### ACTIVITY:
From the line with "[19:50.03-19:51.07]" through the line with "(444.61 s to 445.10 s)", repeat the entries verbatim, both end lines included, and add nothing.

### SUPPLIED MATERIAL:

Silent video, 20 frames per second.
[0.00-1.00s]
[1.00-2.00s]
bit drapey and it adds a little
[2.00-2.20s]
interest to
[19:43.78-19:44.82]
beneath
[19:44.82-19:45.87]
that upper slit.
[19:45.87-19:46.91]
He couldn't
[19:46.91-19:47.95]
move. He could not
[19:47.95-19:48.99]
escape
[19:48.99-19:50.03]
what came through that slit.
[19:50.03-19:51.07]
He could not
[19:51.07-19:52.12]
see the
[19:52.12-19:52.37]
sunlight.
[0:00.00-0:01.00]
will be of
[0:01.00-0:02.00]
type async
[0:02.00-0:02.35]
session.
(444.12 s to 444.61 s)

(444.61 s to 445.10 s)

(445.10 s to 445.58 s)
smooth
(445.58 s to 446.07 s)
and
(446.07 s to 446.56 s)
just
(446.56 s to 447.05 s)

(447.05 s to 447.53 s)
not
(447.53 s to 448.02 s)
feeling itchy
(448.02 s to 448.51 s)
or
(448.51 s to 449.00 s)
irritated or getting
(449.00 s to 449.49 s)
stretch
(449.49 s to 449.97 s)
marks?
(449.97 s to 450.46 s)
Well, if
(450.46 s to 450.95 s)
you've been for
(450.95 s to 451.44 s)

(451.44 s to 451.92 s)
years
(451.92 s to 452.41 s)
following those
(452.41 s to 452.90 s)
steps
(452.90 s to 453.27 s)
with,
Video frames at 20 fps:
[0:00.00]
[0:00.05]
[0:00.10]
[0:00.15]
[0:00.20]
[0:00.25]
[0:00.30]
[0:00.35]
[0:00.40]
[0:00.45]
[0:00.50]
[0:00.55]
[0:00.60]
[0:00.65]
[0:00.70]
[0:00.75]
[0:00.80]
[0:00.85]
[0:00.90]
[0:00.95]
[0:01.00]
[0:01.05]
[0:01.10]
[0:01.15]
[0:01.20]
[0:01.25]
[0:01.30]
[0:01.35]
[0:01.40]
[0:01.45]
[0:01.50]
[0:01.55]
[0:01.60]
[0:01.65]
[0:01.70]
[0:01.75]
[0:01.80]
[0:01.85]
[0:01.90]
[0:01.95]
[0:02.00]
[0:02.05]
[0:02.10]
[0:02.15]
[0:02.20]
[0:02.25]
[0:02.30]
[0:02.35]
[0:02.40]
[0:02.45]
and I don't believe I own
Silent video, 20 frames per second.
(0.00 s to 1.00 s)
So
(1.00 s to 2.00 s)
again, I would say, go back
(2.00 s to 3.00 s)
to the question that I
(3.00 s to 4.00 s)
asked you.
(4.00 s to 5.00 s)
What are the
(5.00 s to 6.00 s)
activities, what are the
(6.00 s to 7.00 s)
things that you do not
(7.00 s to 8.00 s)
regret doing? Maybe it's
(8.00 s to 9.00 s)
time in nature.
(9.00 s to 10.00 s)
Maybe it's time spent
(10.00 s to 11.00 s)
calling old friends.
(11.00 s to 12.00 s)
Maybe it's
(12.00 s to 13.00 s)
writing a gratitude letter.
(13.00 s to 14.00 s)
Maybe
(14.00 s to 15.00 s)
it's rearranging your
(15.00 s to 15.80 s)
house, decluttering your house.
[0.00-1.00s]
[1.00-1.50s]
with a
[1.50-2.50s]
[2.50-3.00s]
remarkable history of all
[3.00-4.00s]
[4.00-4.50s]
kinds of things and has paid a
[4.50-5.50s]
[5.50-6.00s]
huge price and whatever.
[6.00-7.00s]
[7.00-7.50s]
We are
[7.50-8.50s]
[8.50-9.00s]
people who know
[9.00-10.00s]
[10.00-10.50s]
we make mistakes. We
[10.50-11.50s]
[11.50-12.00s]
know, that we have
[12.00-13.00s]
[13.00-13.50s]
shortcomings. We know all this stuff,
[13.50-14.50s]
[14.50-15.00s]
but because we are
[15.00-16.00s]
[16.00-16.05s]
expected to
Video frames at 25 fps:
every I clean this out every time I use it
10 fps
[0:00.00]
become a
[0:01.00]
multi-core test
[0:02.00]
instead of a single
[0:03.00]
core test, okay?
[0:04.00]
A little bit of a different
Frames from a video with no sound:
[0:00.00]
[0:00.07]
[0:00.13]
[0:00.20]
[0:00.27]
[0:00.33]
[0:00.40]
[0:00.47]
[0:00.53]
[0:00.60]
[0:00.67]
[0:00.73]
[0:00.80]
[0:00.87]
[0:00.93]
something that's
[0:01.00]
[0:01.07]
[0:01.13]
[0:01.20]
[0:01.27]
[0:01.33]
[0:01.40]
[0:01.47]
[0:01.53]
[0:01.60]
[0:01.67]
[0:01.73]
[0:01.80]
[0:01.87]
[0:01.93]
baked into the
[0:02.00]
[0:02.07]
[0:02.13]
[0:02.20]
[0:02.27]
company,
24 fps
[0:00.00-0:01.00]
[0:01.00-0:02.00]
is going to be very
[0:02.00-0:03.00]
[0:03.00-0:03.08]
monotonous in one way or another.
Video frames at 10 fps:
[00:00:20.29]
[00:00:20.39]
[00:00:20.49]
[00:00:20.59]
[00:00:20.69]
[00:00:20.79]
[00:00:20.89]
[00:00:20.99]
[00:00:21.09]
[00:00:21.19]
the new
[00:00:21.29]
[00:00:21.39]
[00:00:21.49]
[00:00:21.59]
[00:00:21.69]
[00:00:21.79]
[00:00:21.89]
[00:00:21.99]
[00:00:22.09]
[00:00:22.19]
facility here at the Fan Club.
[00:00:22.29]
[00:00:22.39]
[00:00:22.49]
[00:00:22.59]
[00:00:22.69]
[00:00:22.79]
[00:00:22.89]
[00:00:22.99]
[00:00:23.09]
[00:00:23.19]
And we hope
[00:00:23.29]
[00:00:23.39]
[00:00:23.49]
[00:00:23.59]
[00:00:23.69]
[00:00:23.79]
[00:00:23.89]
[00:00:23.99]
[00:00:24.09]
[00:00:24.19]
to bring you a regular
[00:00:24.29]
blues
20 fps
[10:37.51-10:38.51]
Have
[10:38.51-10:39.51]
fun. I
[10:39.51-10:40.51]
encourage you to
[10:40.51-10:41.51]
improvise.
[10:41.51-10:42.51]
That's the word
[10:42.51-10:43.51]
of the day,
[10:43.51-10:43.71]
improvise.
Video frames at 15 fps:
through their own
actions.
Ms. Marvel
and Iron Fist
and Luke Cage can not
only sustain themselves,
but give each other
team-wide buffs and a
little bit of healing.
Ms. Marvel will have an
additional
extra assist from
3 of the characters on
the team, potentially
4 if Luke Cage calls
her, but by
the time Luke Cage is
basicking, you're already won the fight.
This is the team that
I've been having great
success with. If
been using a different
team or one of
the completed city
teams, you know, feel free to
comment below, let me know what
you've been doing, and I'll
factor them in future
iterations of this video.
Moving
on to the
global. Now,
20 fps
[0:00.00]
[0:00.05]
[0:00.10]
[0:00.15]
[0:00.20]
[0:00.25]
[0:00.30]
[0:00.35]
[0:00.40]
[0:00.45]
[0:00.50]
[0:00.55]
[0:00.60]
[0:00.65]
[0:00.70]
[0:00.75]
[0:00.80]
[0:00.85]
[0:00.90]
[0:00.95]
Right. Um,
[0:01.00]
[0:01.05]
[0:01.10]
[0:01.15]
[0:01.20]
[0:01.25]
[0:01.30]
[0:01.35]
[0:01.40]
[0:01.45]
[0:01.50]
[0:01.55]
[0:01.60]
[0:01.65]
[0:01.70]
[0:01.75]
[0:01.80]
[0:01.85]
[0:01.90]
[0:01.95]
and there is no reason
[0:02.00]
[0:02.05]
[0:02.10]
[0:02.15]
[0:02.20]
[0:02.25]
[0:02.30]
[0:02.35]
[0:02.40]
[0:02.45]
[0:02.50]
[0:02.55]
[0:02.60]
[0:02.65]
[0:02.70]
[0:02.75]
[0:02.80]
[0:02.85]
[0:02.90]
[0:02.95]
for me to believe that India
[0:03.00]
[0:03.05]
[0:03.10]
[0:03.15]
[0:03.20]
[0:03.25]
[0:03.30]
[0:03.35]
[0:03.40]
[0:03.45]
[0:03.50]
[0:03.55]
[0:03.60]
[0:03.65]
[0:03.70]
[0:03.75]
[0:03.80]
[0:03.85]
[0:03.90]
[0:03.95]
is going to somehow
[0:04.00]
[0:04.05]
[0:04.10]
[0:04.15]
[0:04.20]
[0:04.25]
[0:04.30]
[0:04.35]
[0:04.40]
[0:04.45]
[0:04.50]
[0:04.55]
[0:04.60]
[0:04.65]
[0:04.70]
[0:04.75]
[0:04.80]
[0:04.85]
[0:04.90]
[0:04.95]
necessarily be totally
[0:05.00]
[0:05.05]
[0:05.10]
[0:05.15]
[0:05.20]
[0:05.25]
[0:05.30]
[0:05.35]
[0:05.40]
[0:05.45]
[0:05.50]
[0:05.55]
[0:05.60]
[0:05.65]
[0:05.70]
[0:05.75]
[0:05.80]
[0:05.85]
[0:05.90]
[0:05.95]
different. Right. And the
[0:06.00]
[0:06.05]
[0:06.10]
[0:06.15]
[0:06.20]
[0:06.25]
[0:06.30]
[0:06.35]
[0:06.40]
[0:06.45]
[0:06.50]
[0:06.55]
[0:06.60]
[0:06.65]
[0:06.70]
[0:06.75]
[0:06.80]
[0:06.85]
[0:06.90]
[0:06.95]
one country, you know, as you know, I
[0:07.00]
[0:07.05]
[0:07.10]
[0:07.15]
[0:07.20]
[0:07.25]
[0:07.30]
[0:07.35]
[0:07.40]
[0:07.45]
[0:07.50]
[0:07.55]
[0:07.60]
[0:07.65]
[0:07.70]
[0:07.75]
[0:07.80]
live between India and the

### EXERCISE ANSWER:
[19:50.03-19:51.07]
He could not
[19:51.07-19:52.12]
see the
[19:52.12-19:52.37]
sunlight.
[0:00.00-0:01.00]
will be of
[0:01.00-0:02.00]
type async
[0:02.00-0:02.35]
session.
(444.12 s to 444.61 s)

(444.61 s to 445.10 s)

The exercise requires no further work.